Use of Audio Podcast in K-12 and Higher Education: A Review of Research Topics and Methodologies
Hew, K.F. (2009) Use of audio podcast in K-12 and higher education: A review of research topics and methodologies. Educational Technology Research and Development. 333–357 doi: 10.1007/s11423-008-9108-3
Article reviews other articles on the use of audio podcasts as it relates to student usage, outcome of learning, and institutional aspects. The article found that most of the use of podcasts were by instructors to distribute lectures or supplemental material to lectures.
In the classroom, the podcast has four functions
- duplicate the lecture
- add relevant information to what was covered in class
- become a precursor to class, providing new material before the lecture, so it can help students prepare for class
- represent student learning through student-generated podcasts
We listen by instinct and audio can help with cognition.
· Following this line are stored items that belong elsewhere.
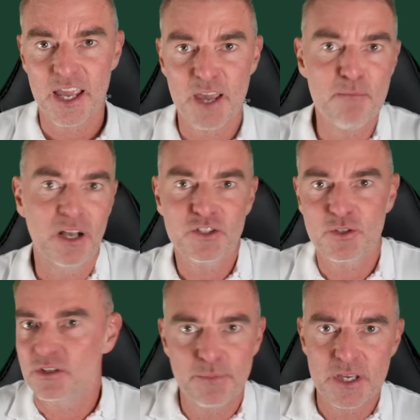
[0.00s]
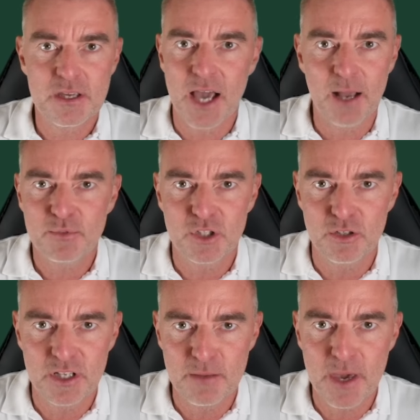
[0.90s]
It must be
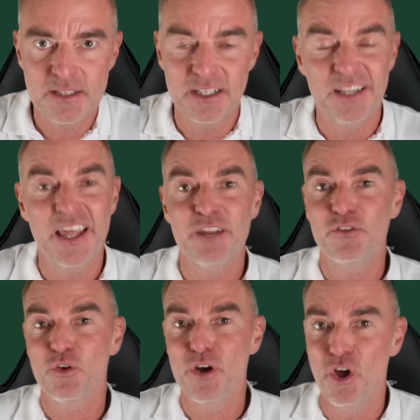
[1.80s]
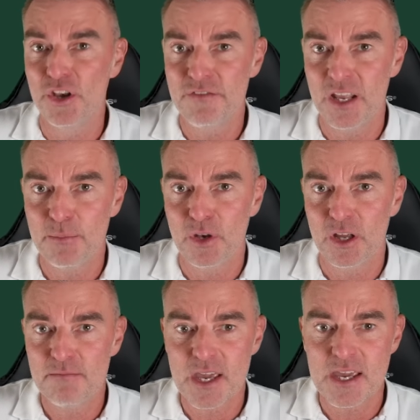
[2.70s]
absolutely amazing. And then if you're a non-developer
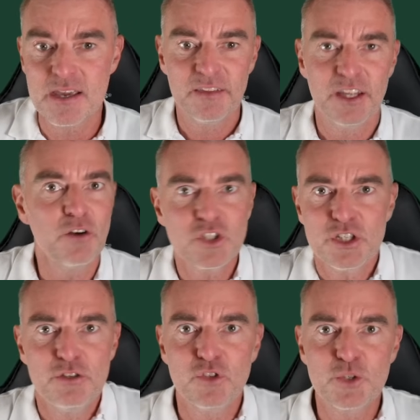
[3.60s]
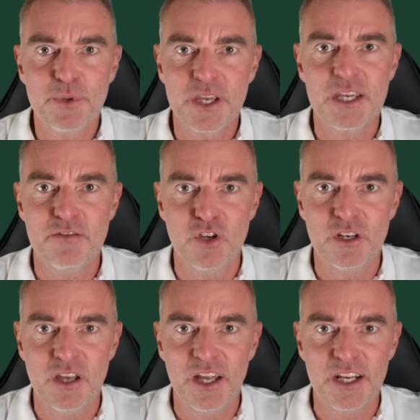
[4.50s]
like me, then obviously you've just been
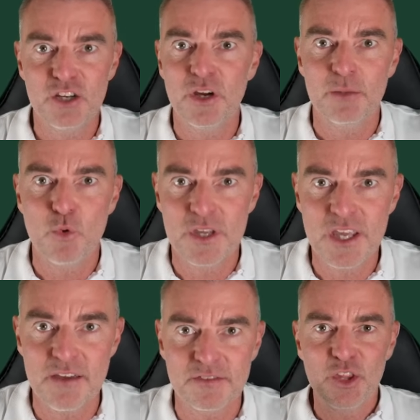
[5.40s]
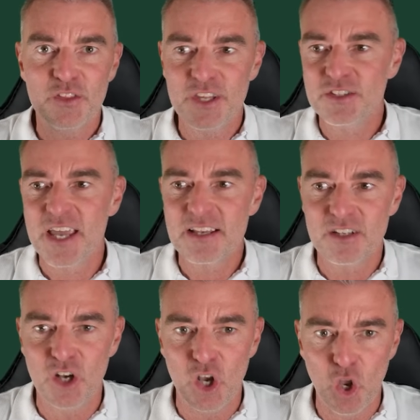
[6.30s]
given an incredible gift that this takes
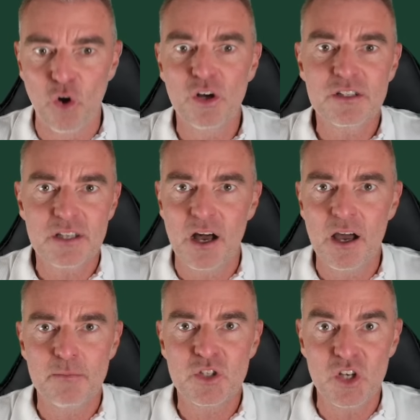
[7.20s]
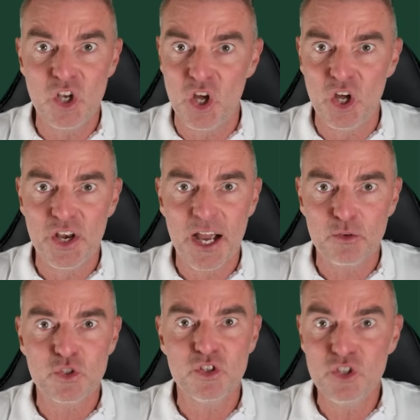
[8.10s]
a long time to learn how
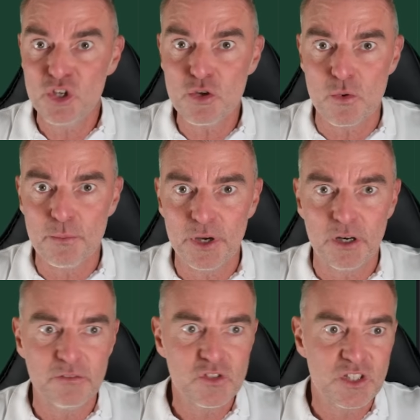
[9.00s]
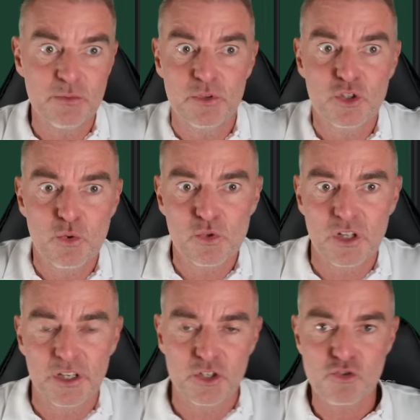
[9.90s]
to do. But obviously with tools
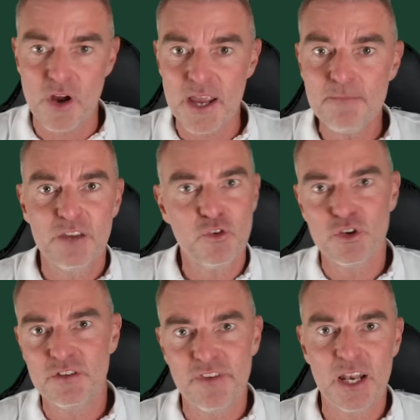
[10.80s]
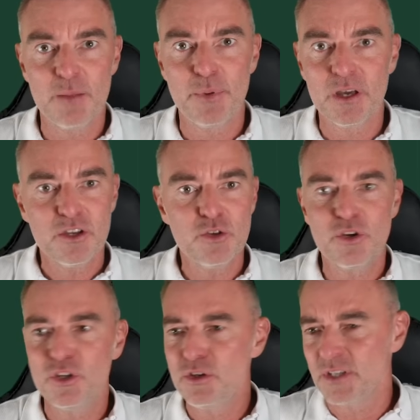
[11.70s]
like TRAE, if you're a developer, you
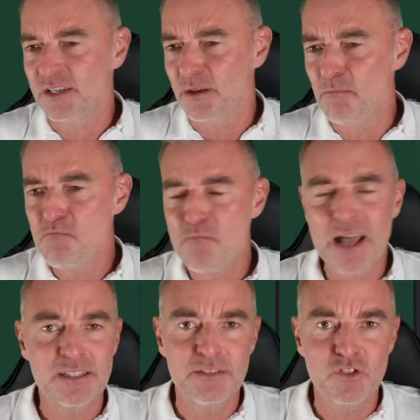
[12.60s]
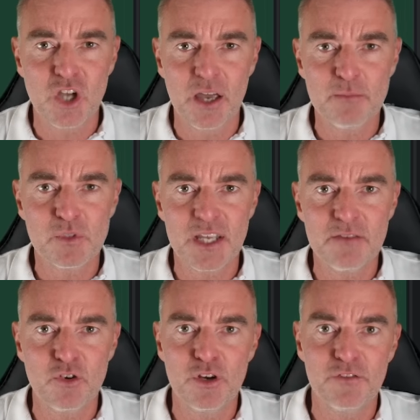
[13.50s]
can use it as a massive time
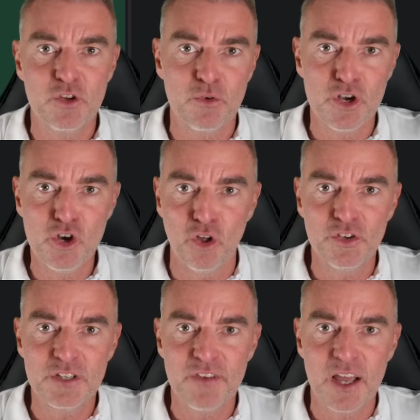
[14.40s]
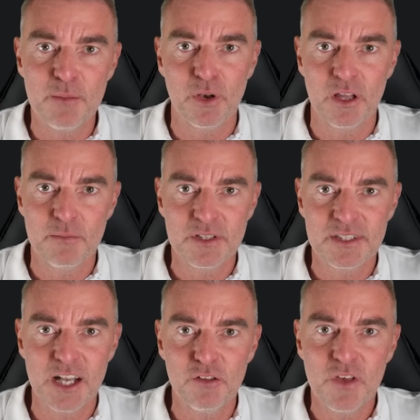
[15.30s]
saver. And if you're a non-developer, developer like
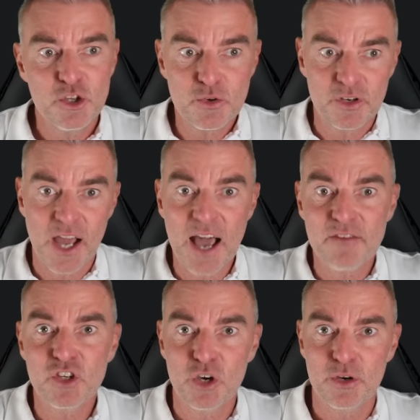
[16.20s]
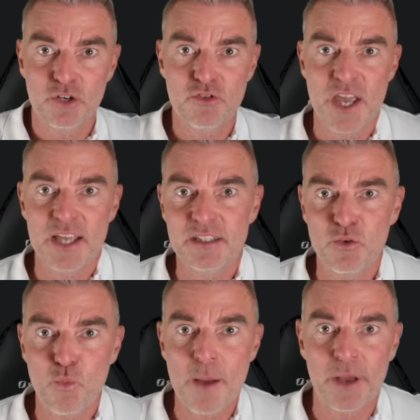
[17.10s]
myself, you can have a go at
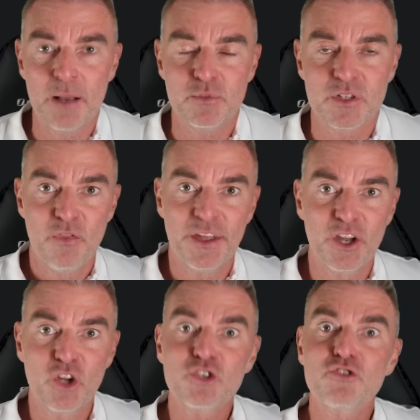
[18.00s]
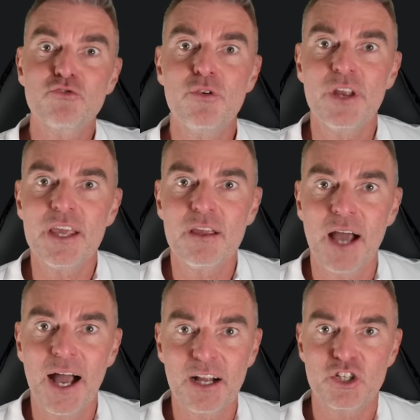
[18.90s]
creating web apps that are truly
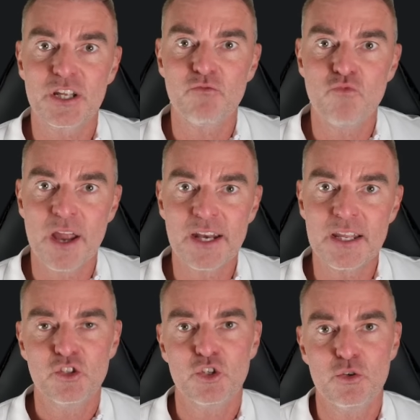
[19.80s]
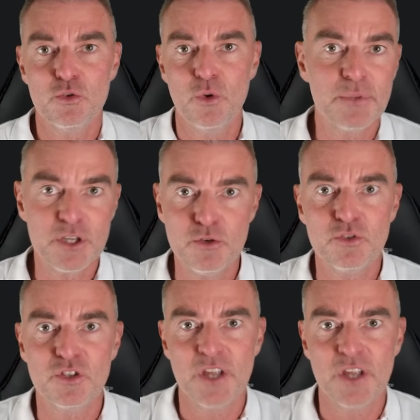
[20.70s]
actually ready to be used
Podcasts can be listened to at any time anywhere and for short clips at a time. The theory is that podcasts can be listened to to and students will gain bits of information at a time. However, research shows that most students listen to podcasts on their computer rather on mp3 players and that learners are usually focused on the podcast and are not multitasking while they are listening to classroom podcasts.
Students reported that podcasts do improve learning, allowing learners to review information they missed or did not understand. However, reports which did not use the interview as a means of finding data, found a podcast which is not student generated, improves the student’s satisfaction, but does not improve their learning.
Part of the reason for the popularity of podcasts lectures is that students may listen to the podcast when it is convenient to them.